### Task item:
Down to the last line, set down the material below exactly; skip the pictures.

### Excerpted records:
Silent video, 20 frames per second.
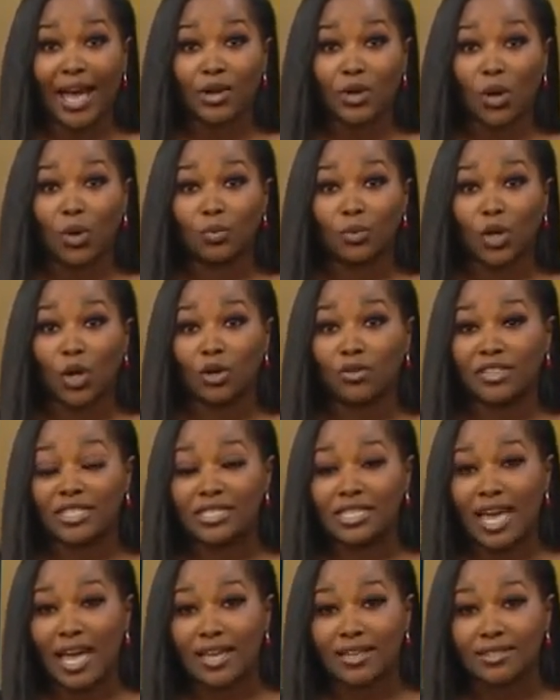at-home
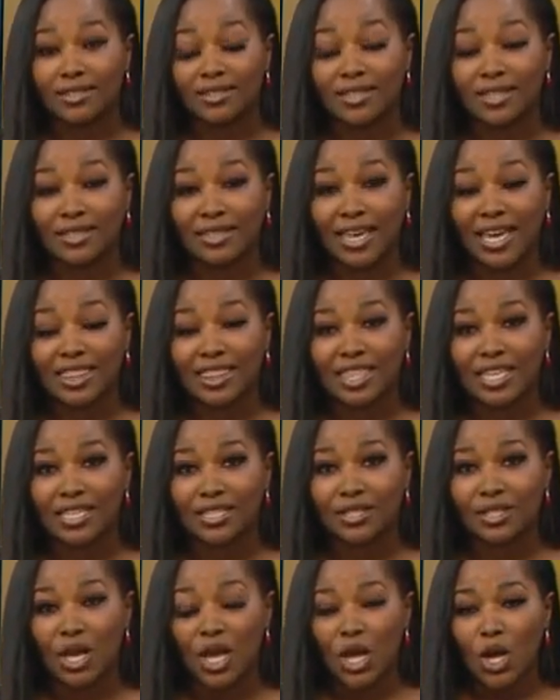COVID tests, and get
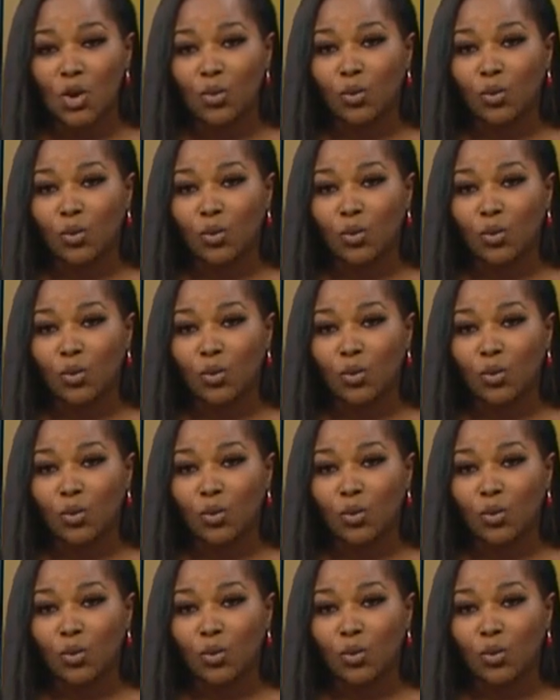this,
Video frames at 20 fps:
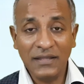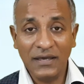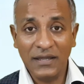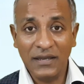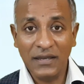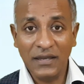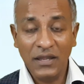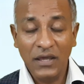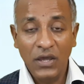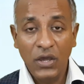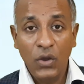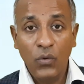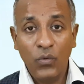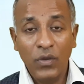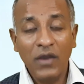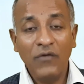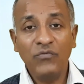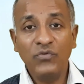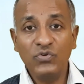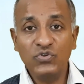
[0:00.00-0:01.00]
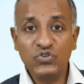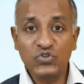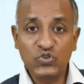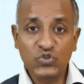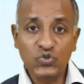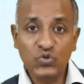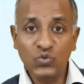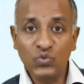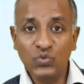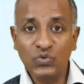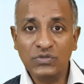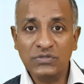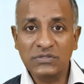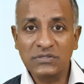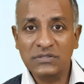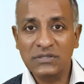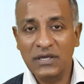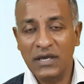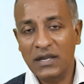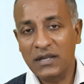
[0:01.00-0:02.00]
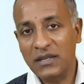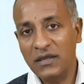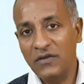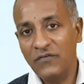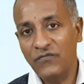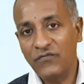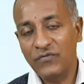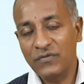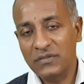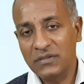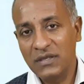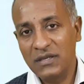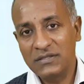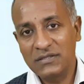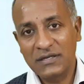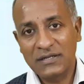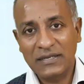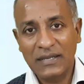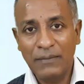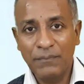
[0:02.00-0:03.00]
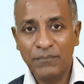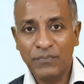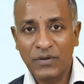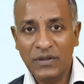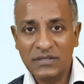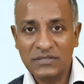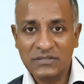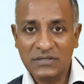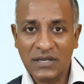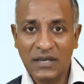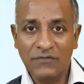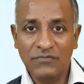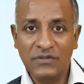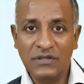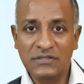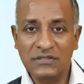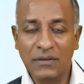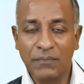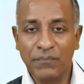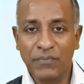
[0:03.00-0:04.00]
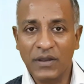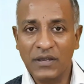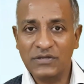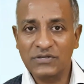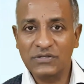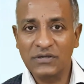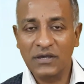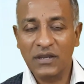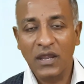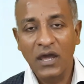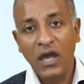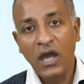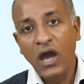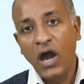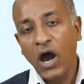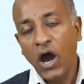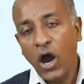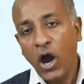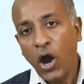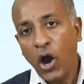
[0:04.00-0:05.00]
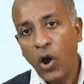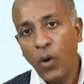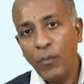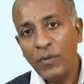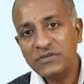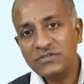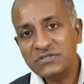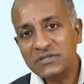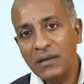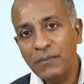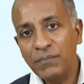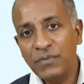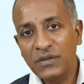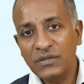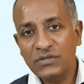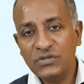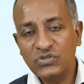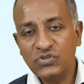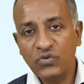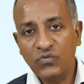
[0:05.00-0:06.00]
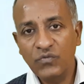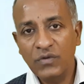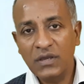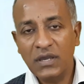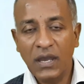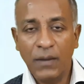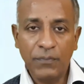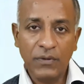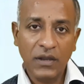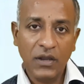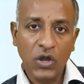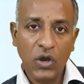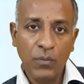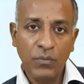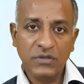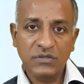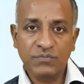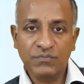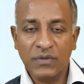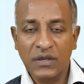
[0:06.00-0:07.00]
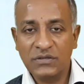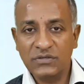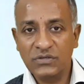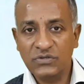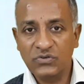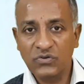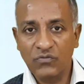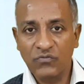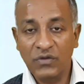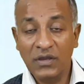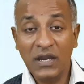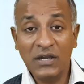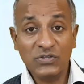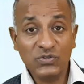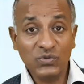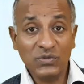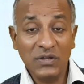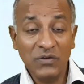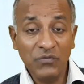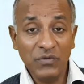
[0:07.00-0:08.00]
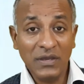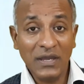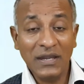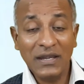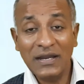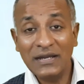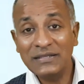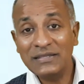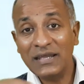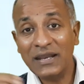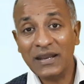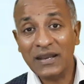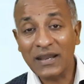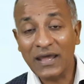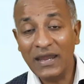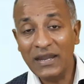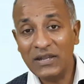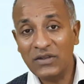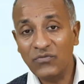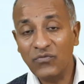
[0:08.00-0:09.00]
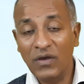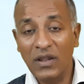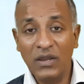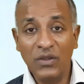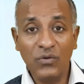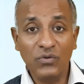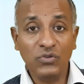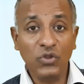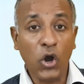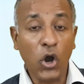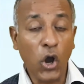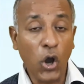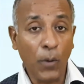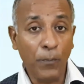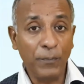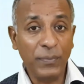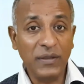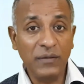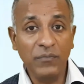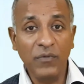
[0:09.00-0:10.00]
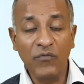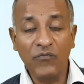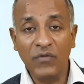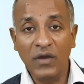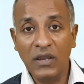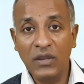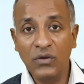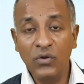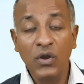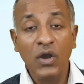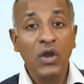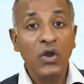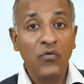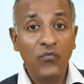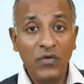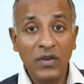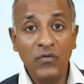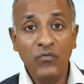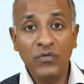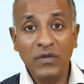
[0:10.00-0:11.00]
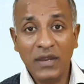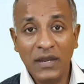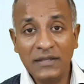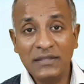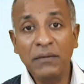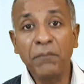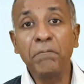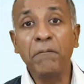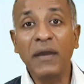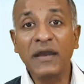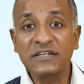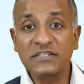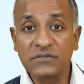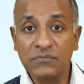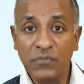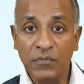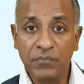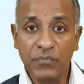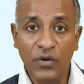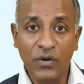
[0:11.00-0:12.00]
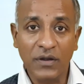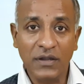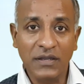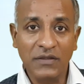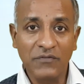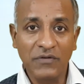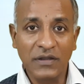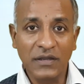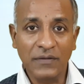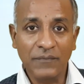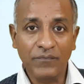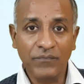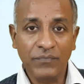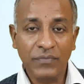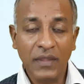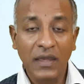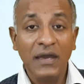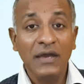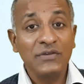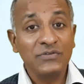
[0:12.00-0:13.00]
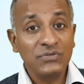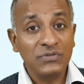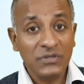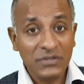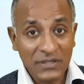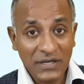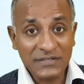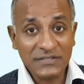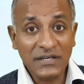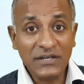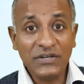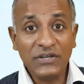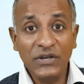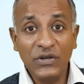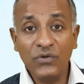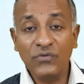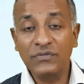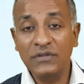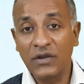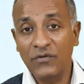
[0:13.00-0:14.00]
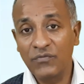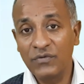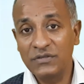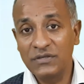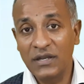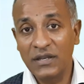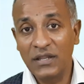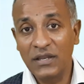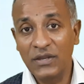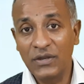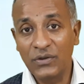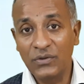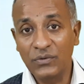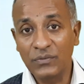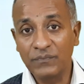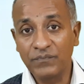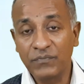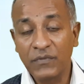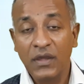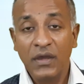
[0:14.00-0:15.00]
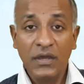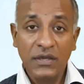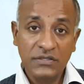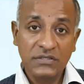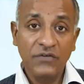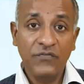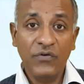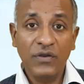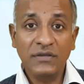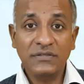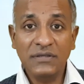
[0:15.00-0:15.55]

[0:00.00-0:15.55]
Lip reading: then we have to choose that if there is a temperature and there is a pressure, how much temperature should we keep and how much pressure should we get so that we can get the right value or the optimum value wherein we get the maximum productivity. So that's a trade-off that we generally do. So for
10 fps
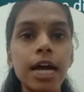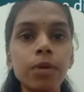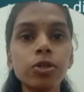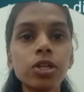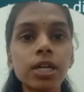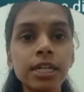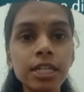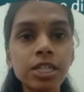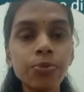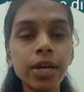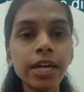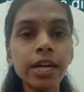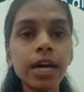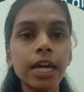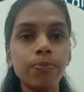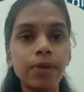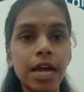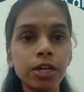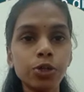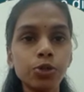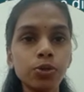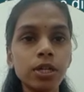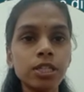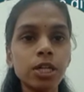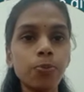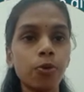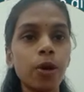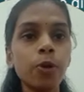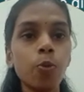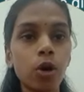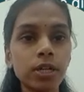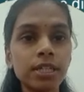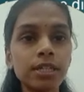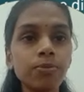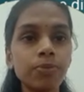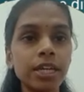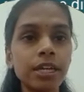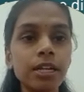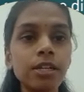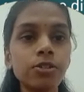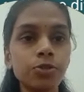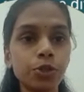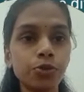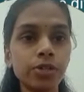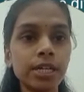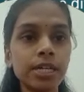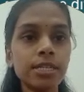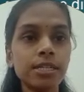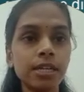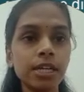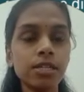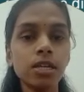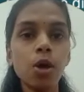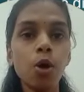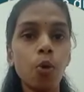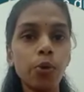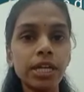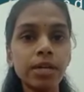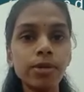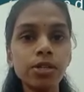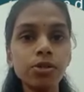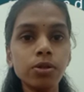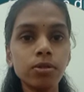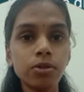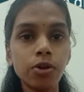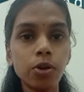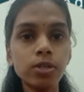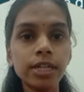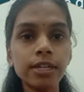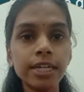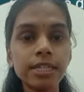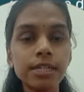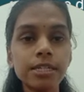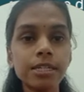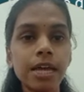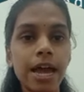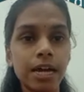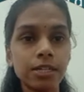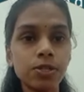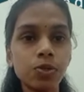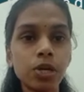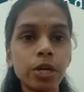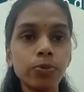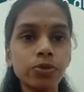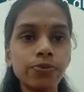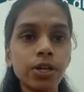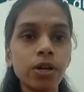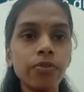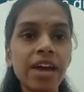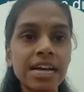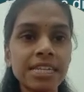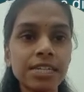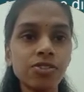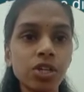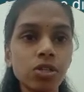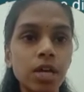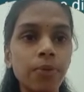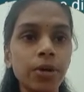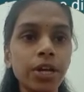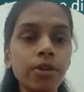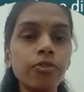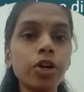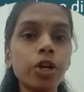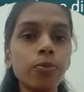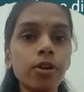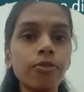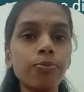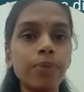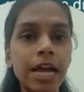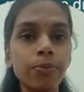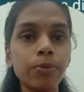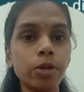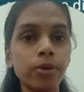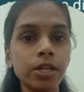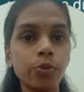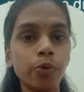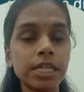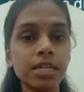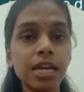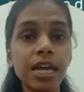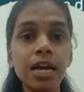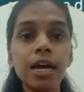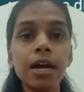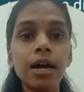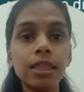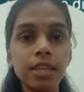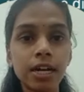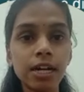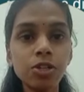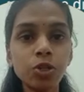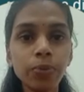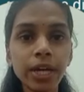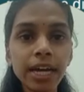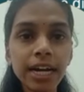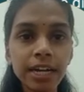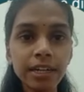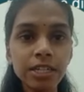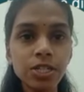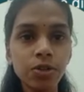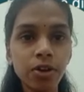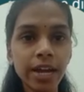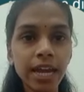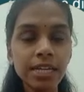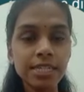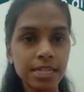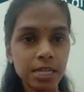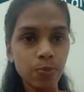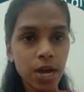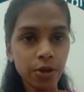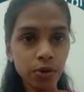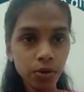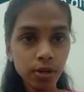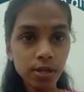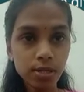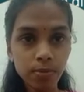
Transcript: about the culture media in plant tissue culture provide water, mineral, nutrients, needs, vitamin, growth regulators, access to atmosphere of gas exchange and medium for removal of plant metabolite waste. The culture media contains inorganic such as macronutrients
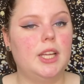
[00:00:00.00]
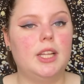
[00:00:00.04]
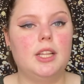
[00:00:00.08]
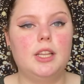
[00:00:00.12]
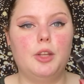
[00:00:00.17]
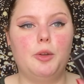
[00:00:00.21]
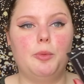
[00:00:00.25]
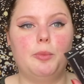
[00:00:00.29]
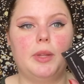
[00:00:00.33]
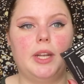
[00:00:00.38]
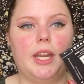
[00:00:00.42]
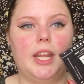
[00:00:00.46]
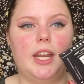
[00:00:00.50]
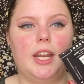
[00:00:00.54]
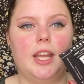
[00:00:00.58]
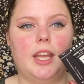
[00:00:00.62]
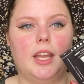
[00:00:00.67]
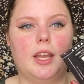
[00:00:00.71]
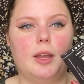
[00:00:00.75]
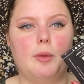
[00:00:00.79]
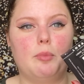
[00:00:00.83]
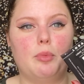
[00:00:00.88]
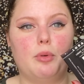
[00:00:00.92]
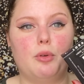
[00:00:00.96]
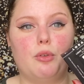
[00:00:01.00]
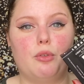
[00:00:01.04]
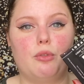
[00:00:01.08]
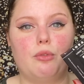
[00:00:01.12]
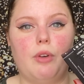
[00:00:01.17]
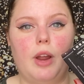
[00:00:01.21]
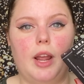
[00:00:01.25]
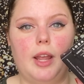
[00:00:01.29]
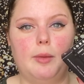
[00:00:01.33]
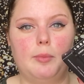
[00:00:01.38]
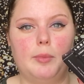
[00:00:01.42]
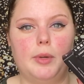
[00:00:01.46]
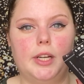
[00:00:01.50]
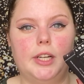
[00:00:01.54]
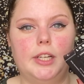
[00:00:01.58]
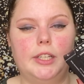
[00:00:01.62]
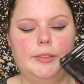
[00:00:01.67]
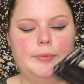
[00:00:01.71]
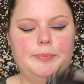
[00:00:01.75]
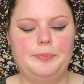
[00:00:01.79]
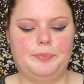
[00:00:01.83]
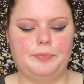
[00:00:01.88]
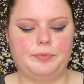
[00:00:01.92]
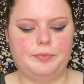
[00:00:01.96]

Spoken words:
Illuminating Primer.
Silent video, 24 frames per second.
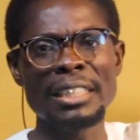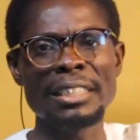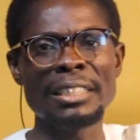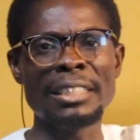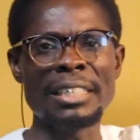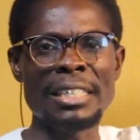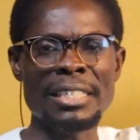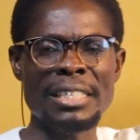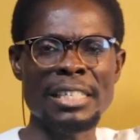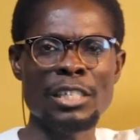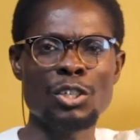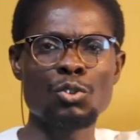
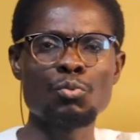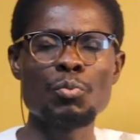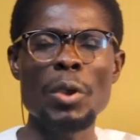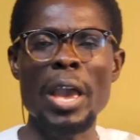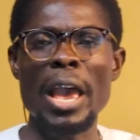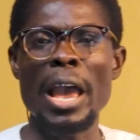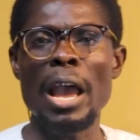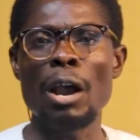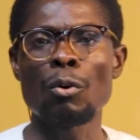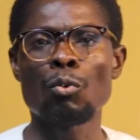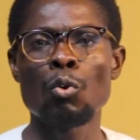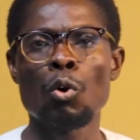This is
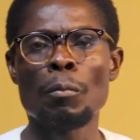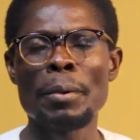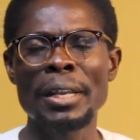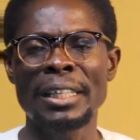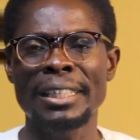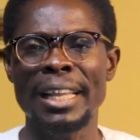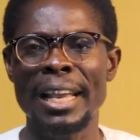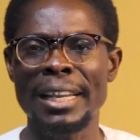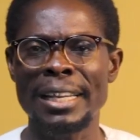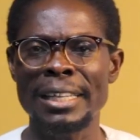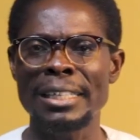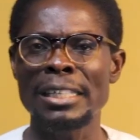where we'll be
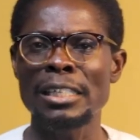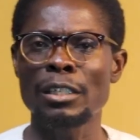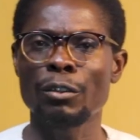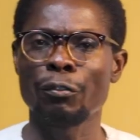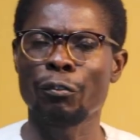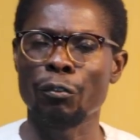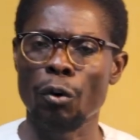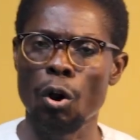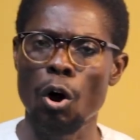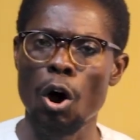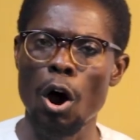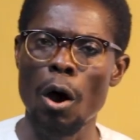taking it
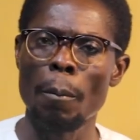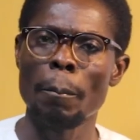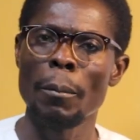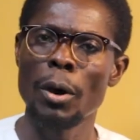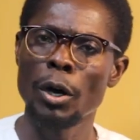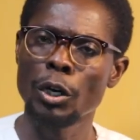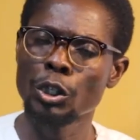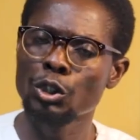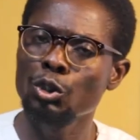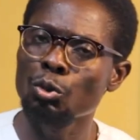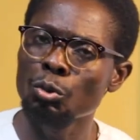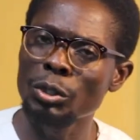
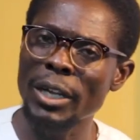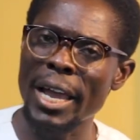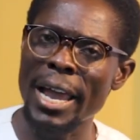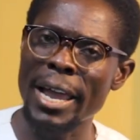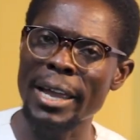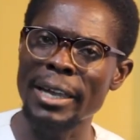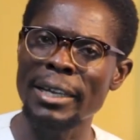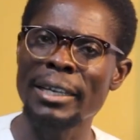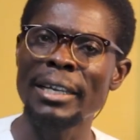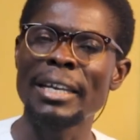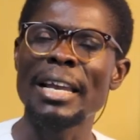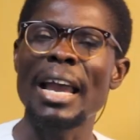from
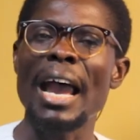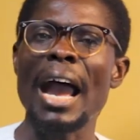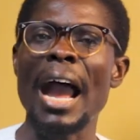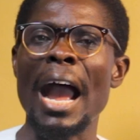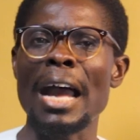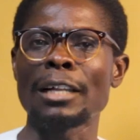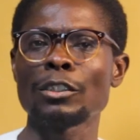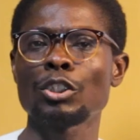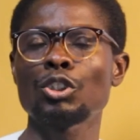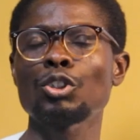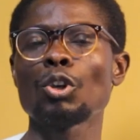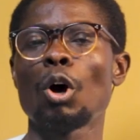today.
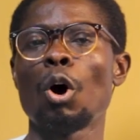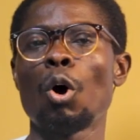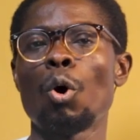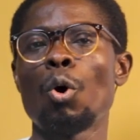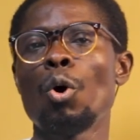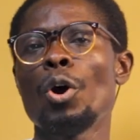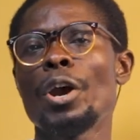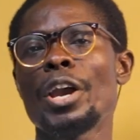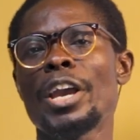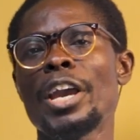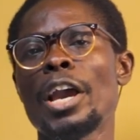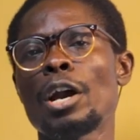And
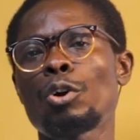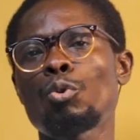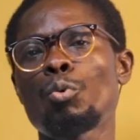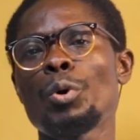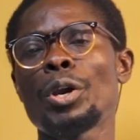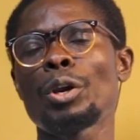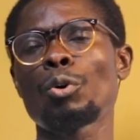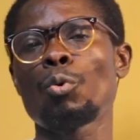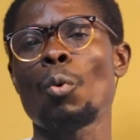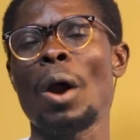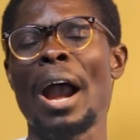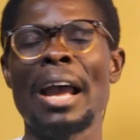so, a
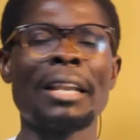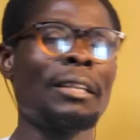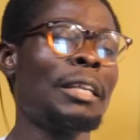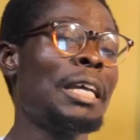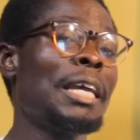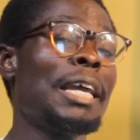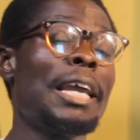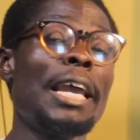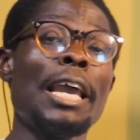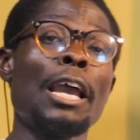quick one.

### Solution for this exercise:
Silent video, 20 frames per second.
at-home
COVID tests, and get
this,
Video frames at 20 fps:
[0:00.00-0:01.00]
[0:01.00-0:02.00]
[0:02.00-0:03.00]
[0:03.00-0:04.00]
[0:04.00-0:05.00]
[0:05.00-0:06.00]
[0:06.00-0:07.00]
[0:07.00-0:08.00]
[0:08.00-0:09.00]
[0:09.00-0:10.00]
[0:10.00-0:11.00]
[0:11.00-0:12.00]
[0:12.00-0:13.00]
[0:13.00-0:14.00]
[0:14.00-0:15.00]
[0:15.00-0:15.55]

[0:00.00-0:15.55]
Lip reading: then we have to choose that if there is a temperature and there is a pressure, how much temperature should we keep and how much pressure should we get so that we can get the right value or the optimum value wherein we get the maximum productivity. So that's a trade-off that we generally do. So for
10 fps
Transcript: about the culture media in plant tissue culture provide water, mineral, nutrients, needs, vitamin, growth regulators, access to atmosphere of gas exchange and medium for removal of plant metabolite waste. The culture media contains inorganic such as macronutrients
[00:00:00.00]
[00:00:00.04]
[00:00:00.08]
[00:00:00.12]
[00:00:00.17]
[00:00:00.21]
[00:00:00.25]
[00:00:00.29]
[00:00:00.33]
[00:00:00.38]
[00:00:00.42]
[00:00:00.46]
[00:00:00.50]
[00:00:00.54]
[00:00:00.58]
[00:00:00.62]
[00:00:00.67]
[00:00:00.71]
[00:00:00.75]
[00:00:00.79]
[00:00:00.83]
[00:00:00.88]
[00:00:00.92]
[00:00:00.96]
[00:00:01.00]
[00:00:01.04]
[00:00:01.08]
[00:00:01.12]
[00:00:01.17]
[00:00:01.21]
[00:00:01.25]
[00:00:01.29]
[00:00:01.33]
[00:00:01.38]
[00:00:01.42]
[00:00:01.46]
[00:00:01.50]
[00:00:01.54]
[00:00:01.58]
[00:00:01.62]
[00:00:01.67]
[00:00:01.71]
[00:00:01.75]
[00:00:01.79]
[00:00:01.83]
[00:00:01.88]
[00:00:01.92]
[00:00:01.96]

Spoken words:
Illuminating Primer.
Silent video, 24 frames per second.
This is
where we'll be
taking it
from
today.
And
so, a
quick one.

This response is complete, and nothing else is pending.